Physicians and software developers team up to train a new AI platform
Fraunhofer MEVIS is directly involving doctors in the development of intelligent computer assistants for the clinical routine
Fraunhofer MEVIS is directly involving doctors in the development of intelligent computer assistants for the clinical routine
Annual Meeting 2017 of the Radiological Society of North America (RSNA) in Chicago: “Made in Germany” pavilion, stand 2565D
Bit by bit, computer assistants with the ability to learn are finding their way into hospitals and doctors’ practices. They support doctors during diagnosis and therapy planning. Until now, computer scientists played the primary role in designing and developing such ‘deep-learning’ algorithms. The Fraunhofer Institute for Medical Image Computing MEVIS in Bremen, however, is now developing AI systems in close cooperation with physicians. In Chicago on November 26, Fraunhofer MEVIS researchers will present their first promising results at RSNA 2017, the most important radiology congress in the world.

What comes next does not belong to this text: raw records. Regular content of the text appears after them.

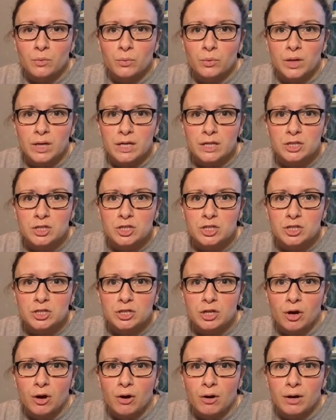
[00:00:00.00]
which
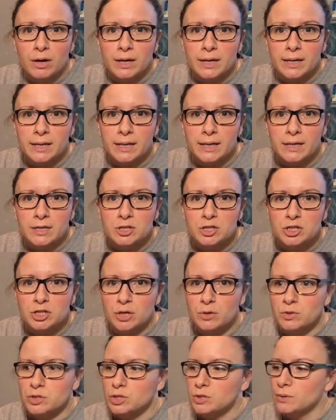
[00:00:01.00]
I
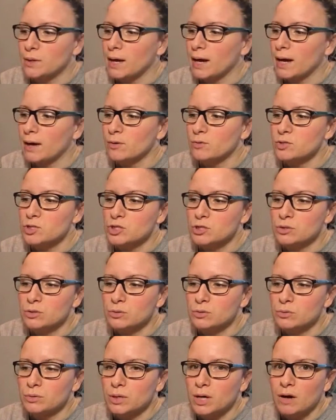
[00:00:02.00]
showed you how to
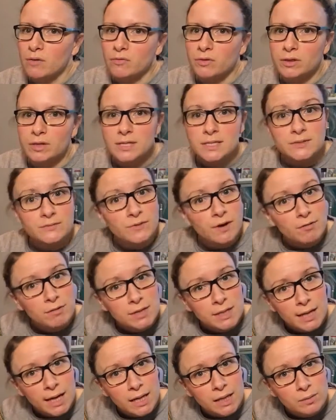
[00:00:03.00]
cover this very
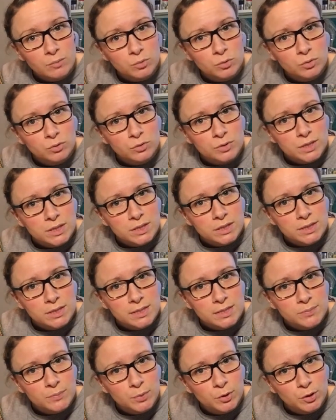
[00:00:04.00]
cake board in
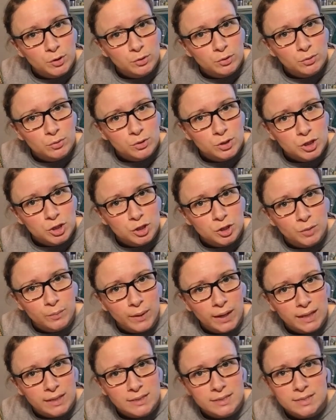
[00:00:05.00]
this blue sugar
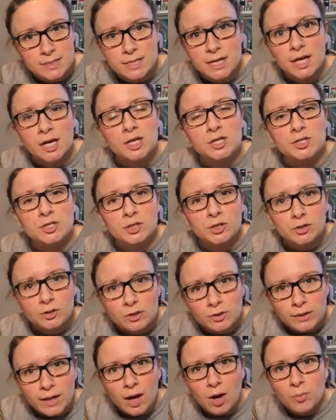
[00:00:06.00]
paste. So you can look
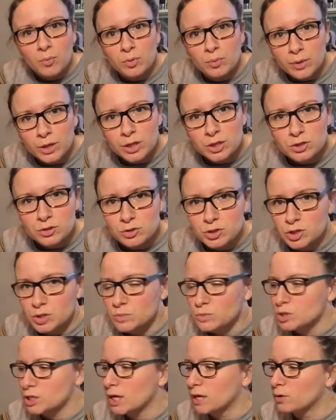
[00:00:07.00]
that up on my
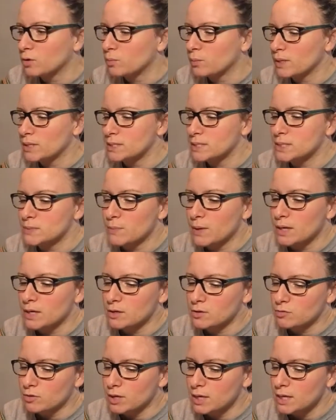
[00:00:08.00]
YouTube channel, Bessie's
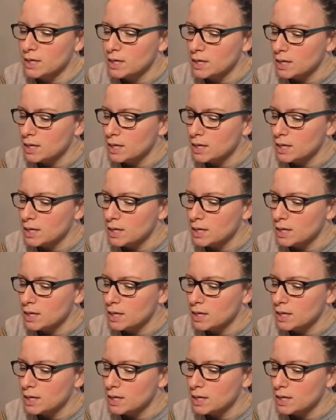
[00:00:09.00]
Bakery.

Cognitive computer assistants support physicians during long, monotonous, and recurring tasks, such as precisely determining organ contours on a CT image. Furthermore, these assistants can extract information from the image data that physicians cannot recognize merely by looking at the monitor with the naked eye.
What is special about these assistants is that they are able to learn. The more image data they process over time, the more precisely they can recognize organ contours in the images. “By continuously training the software, we increase its performance over time,” says MEVIS expert Markus Wenzel.
Until now, the performance of such assistants was often compared in the scope of special competitions. At the beginning of these challenges, all competing developer teams receive the same medical dataset. Image processing experts train their algorithms using these datasets. In the end, the software that can best accomplish the given task based on an independent dataset wins the competition. Because the algorithms are trained with the same dataset, the results can be easily compared. “But from a clinician’s point of view, these challenges often lack a connection to clinical applicability,” says Wenzel.
For this reason, the researchers in Bremen now integrate physicians very closely during software development. One example is a pilot project hosted by the Asklepios Clinic Barmbek in Hamburg. The main goal is to measure the liver volume during therapy in CT or MR images as precisely as possible. Experts want to determine, for instance, how repeated irradiation changes the size of an organ. Determining the volume of large, complex organs such as the liver is a time-consuming procedure for which a computer assistant could automatically recognize the organ in the image and measure its volume.
First, the specialists at the Barmbek clinic had to provide the technical prerequisites to implement the deep-learning system. “Ensuring that the algorithm can operate in a highly secure IT environment and access patient data is much more difficult at a community hospital than at a university clinic, where research based on patient data is routine.”
Improved versions of the AI platform can evolve from the computer assistant that the Fraunhofer experts initialized with a pool of jointly gathered image data. The participating physicians actively partake in the development as part of their everyday work. They regularly feed new cases from their routine into the software, review how the assistant processes new datasets, and correct its results. “This way, clinicians see what the computer has learned and can regularly give suggestions for optimization,” says Wenzel. “As developers, this helps us better respond to their needs and problems.” As a result, the computer assistant undergoes practical training and becomes increasingly efficient. “To be so directly involved with the development of such self-learning software assistants goes beyond a mere scientific fascination. It also helps me build trust in the capabilities of the software,” says Roland Brüning, Head of Radiology and Neuroradiology at the Asklepios Clinic Barmbek in Hamburg.
Important groundwork for the AI software platform had already been developed in the context of other MEVIS projects. In the SIRTOP project, experts in Bremen strove to accelerate and improve therapy planning for radio embolization, a special treatment method for liver tumors, with the help of elaborate computer algorithms. The AMI project aimed to develop self-learning computer algorithms that automatically search for abnormalities in medical image data to increase the accuracy of computer- generated diagnoses.
“Next year, we are going to develop our platform into a marketable product,” says Markus Wenzel. With this software, it will be possible to train an algorithm simultaneously and independently at different clinics and then fuse the results into a single software program. It will be able to consider knowledge gained from different clinics, which is imperative for larger, more complex cooperative projects.